No bathrooms? That’s NUTS! I would have keeled over just from that. I felt the same way on my little 5k race. I don’t feel I was prepared properly and in the end, it really wasn’t fun. I just felt wasted. I’m working right now to accept my limitations so I can ENJOY my running. It actually sounds like you did a great job at your loooong race (that’s so cool!) but when you don’t do it in the way you personally wanted to, it’s disappointing. Still, it impresses me so much that you took on a race this long. I’m working to admire people’s accomplishments while really considering…do I want to do that or do I feel I SHOULD want to do that? How long is the Dam to Dam race and when is it?
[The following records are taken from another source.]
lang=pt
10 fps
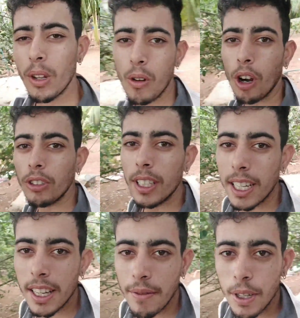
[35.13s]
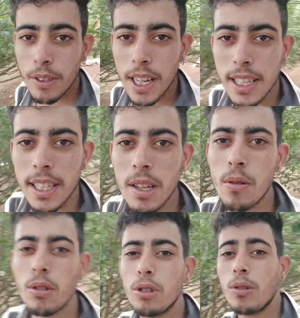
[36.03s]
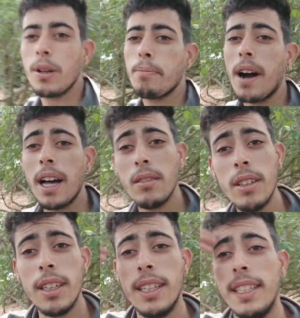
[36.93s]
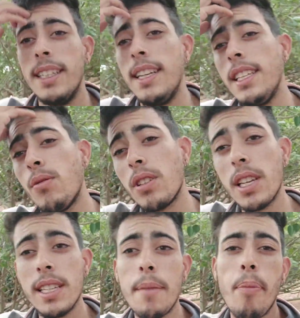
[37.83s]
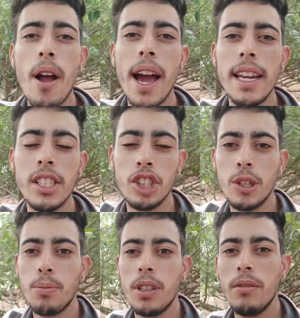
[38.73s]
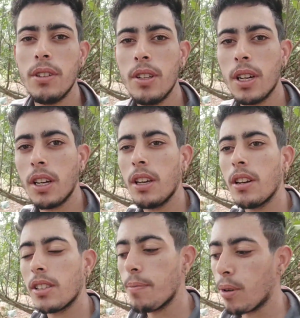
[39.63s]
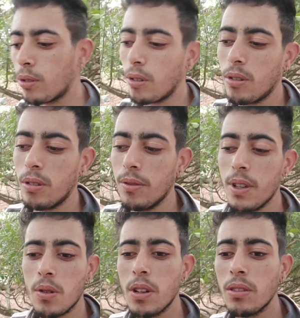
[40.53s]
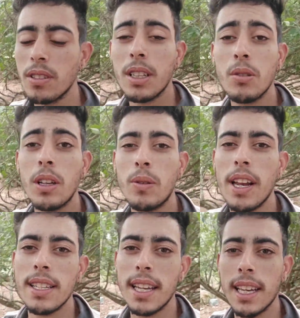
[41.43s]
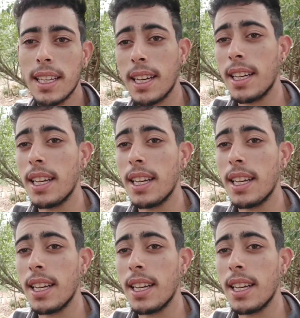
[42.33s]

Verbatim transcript: eu não gosto de trazer vídeos assim quando eu estou gripado. E se vocês apoiarem esse tipo de vídeo aqui, ó, sempre eu tô, vez quando, dando uma atualizada aqui na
Katie, thanks for commenting. I have to be honest, this feeling of disappointment hasn’t left me yet. I’m not in a very good place now for more than 2 weeks and it just sucks. I’m still having a hard time acknowledging my accomplishments. Well, a little more time maybe? Maybe I got wrapped up in what everyone else was doing and wanted to do it too, even though it wasn’t meant to be like that. It’s good to actually think about these things BEFORE you jump into something you are not ready for. Lesson learned.
The Dam to Dam is 16K and it’s in September. I did it last year and really enjoyed it. I know I can do it, that makes a huge difference I think!!
You finished! You finished! I know you were disappointed but you FINISHED!! I am proud of you!! I know you said you were nervous about it.
I KNOW training is key. TRUST ME on that one.
BUT YOU FINISHED!!!!!!!!!
Damn. No bathrooms? WTF?
Sarah! Training is so important!!! Who knew just how much right??? and I know, no toilets!! That was pretty awful especially since all guidelines tell you to DRINK AS MUCH WATER AS POSSIBLE before and during the race. What should I do then, just pee down my leg??? ha!
Way to be for finishing though! I can kind of relate to what you’re saying though. I have had runner’s high on shorter runs than my longest (a 14km with Fallon last year). Sometimes you just don’t get into that zone, I guess.
Thanks Chris. You are right. Sometimes you just don’t get into that zone!
Wow. First off, I thought I had left a comment on this WEEKS ago! Seriously.
I’m glad you were honest with us here. I don’t imagine everyone will have a good experience with things like this, and it is refreshing to hear the other side of the story, as it were.
That said, I do still look forward to doing a half of my own one day. I will, however, be keeping your advice in mind. :)
Thanks Elisha! I hope you still will do a half and I will totally support you. I honestly only wish a good experience for everyone!!